Data:

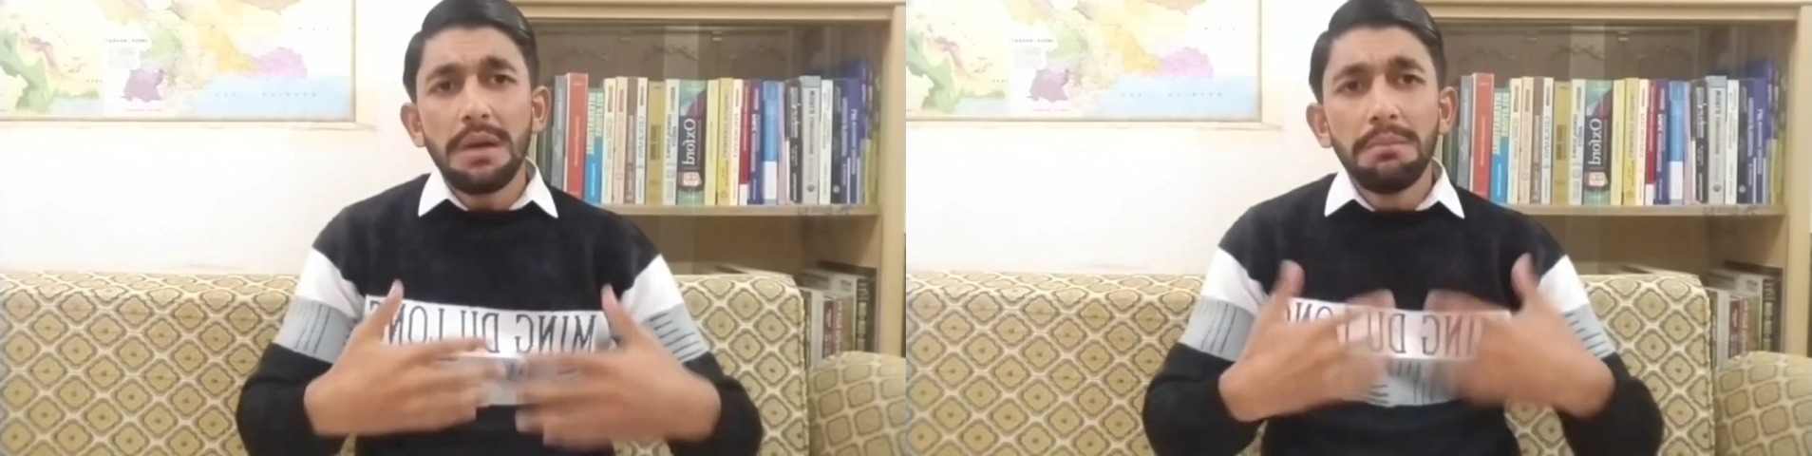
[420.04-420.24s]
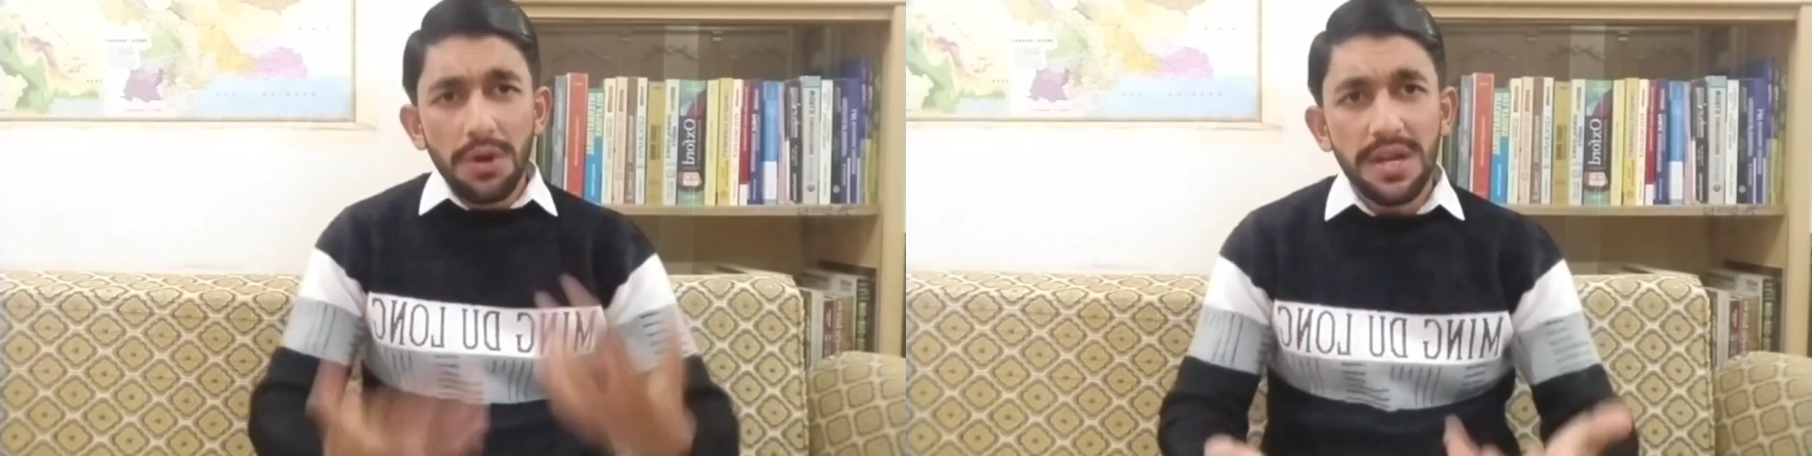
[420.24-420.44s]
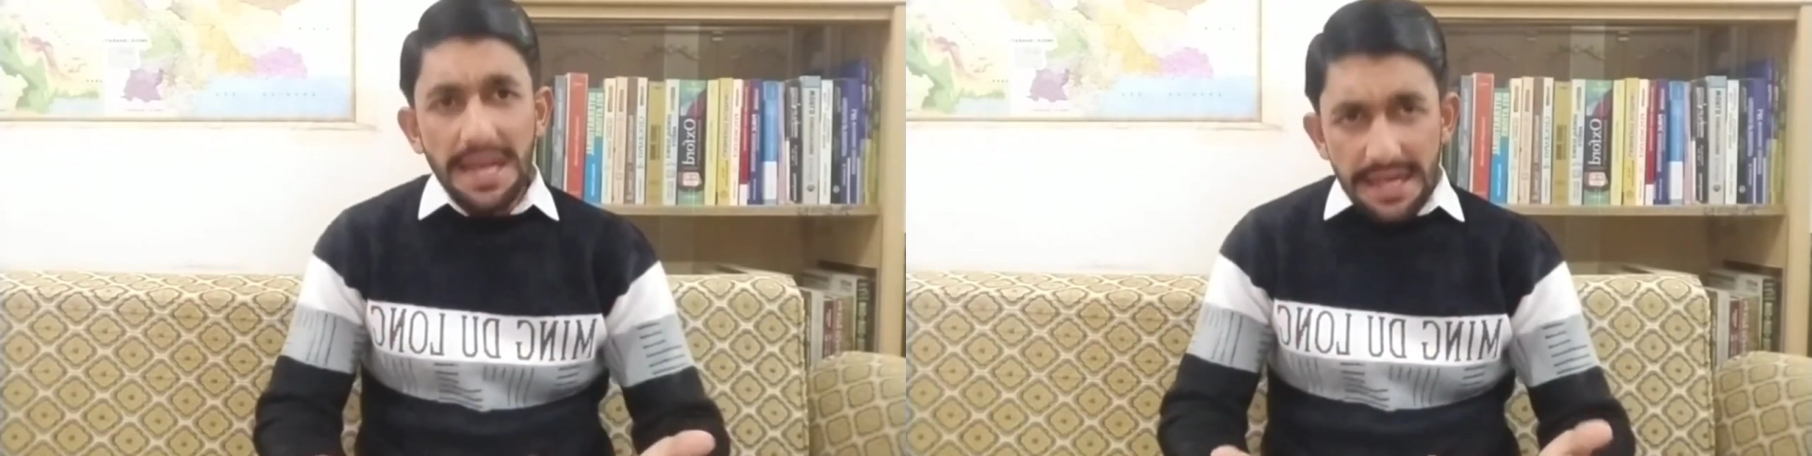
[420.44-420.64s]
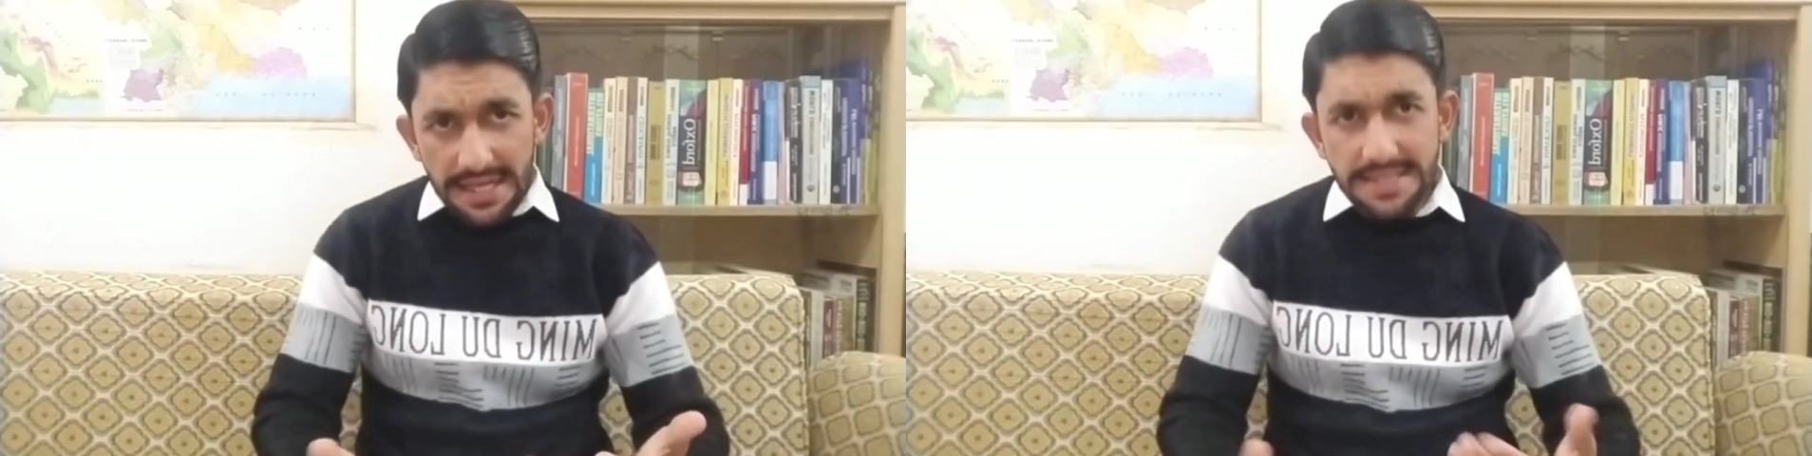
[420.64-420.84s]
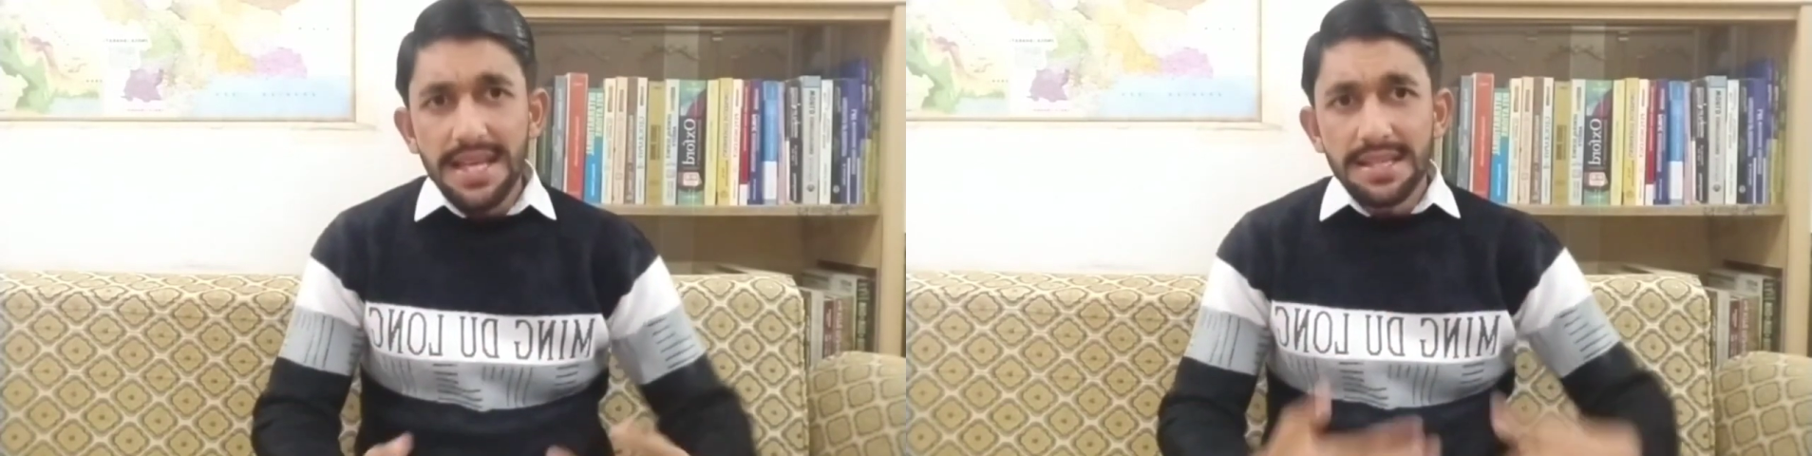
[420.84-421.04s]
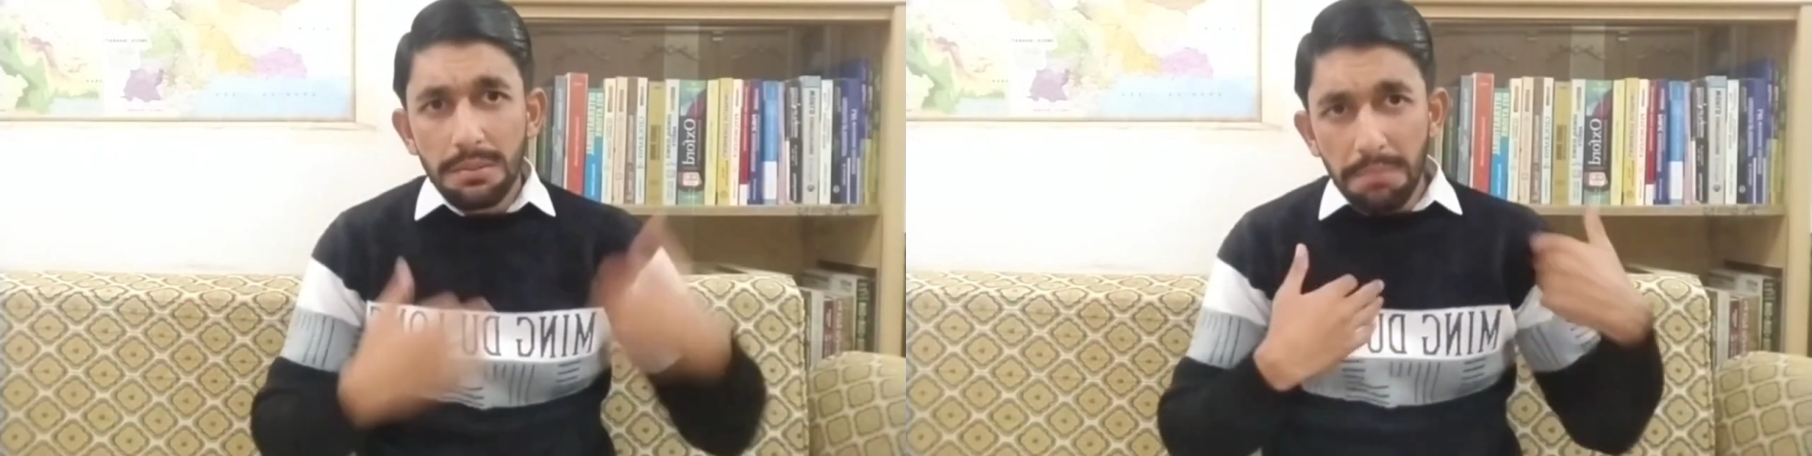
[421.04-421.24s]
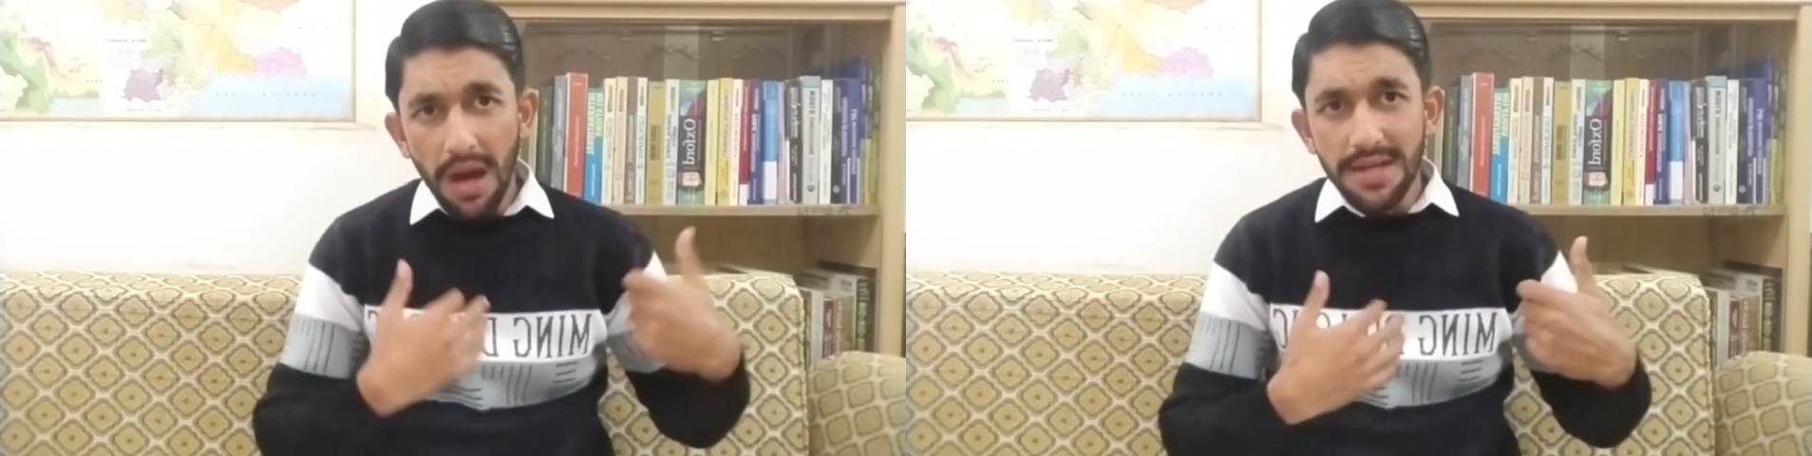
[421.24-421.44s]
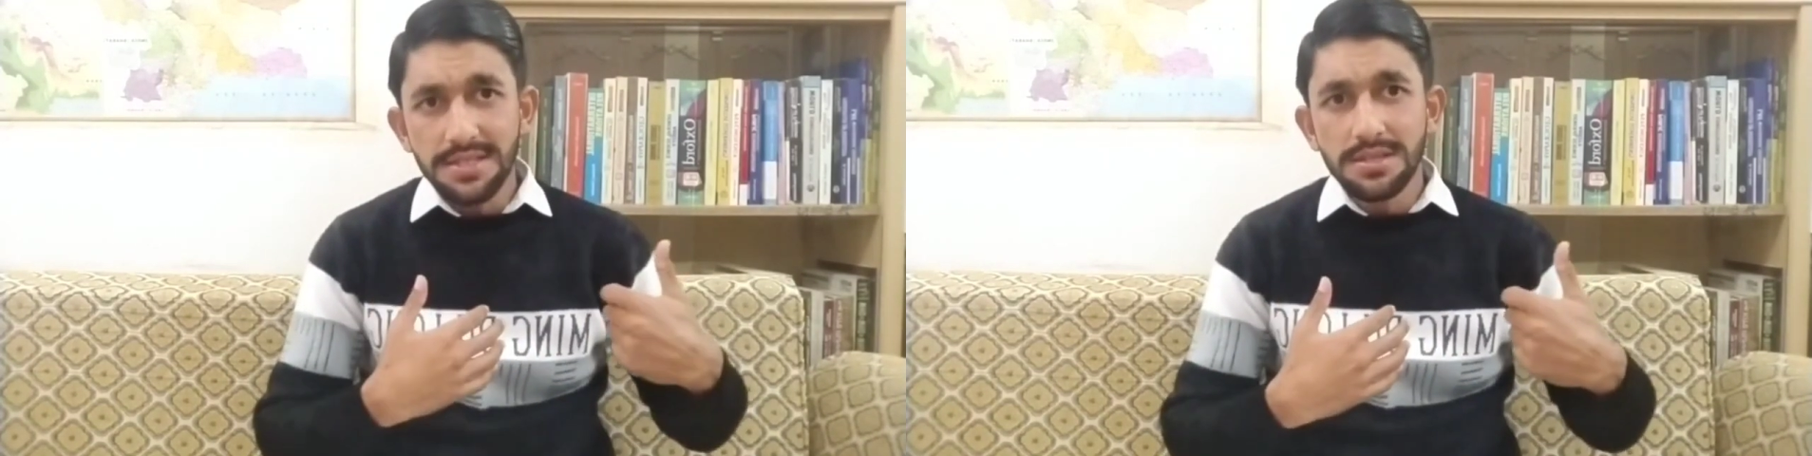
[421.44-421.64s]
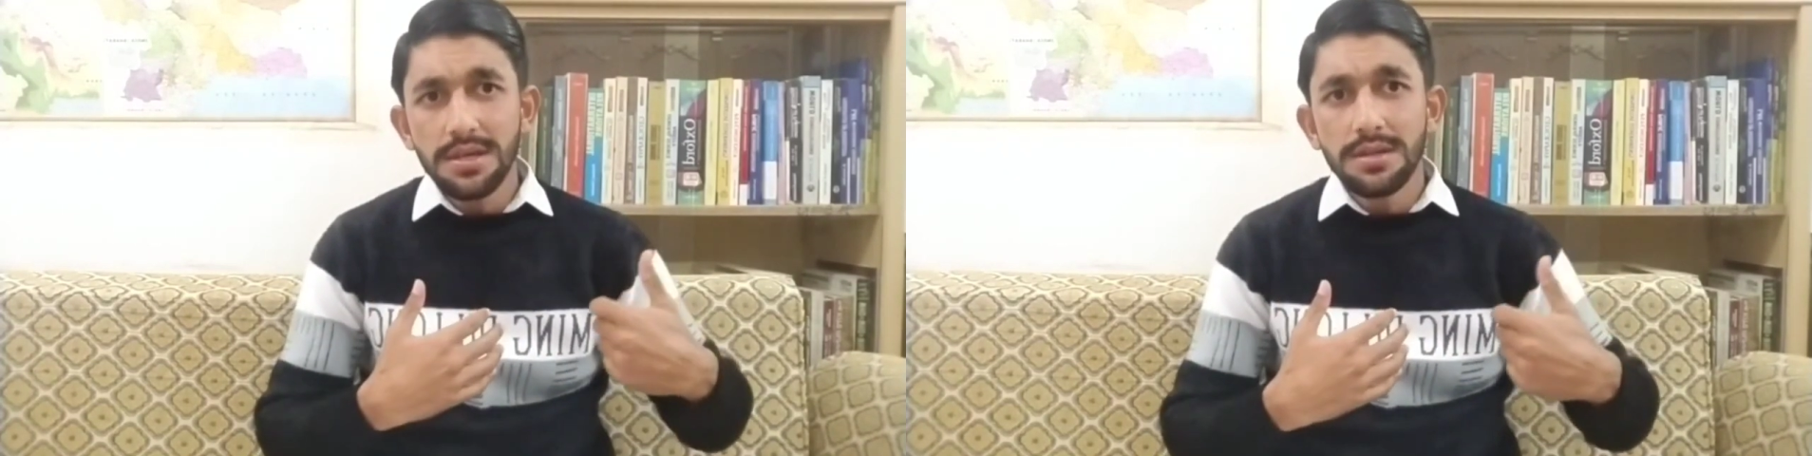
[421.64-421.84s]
brutalities in the past,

Brief: Copy out the entries exactly. No pictures.

Worked solution:
[420.04-420.24s]
[420.24-420.44s]
[420.44-420.64s]
[420.64-420.84s]
[420.84-421.04s]
[421.04-421.24s]
[421.24-421.44s]
[421.44-421.64s]
[421.64-421.84s]
brutalities in the past,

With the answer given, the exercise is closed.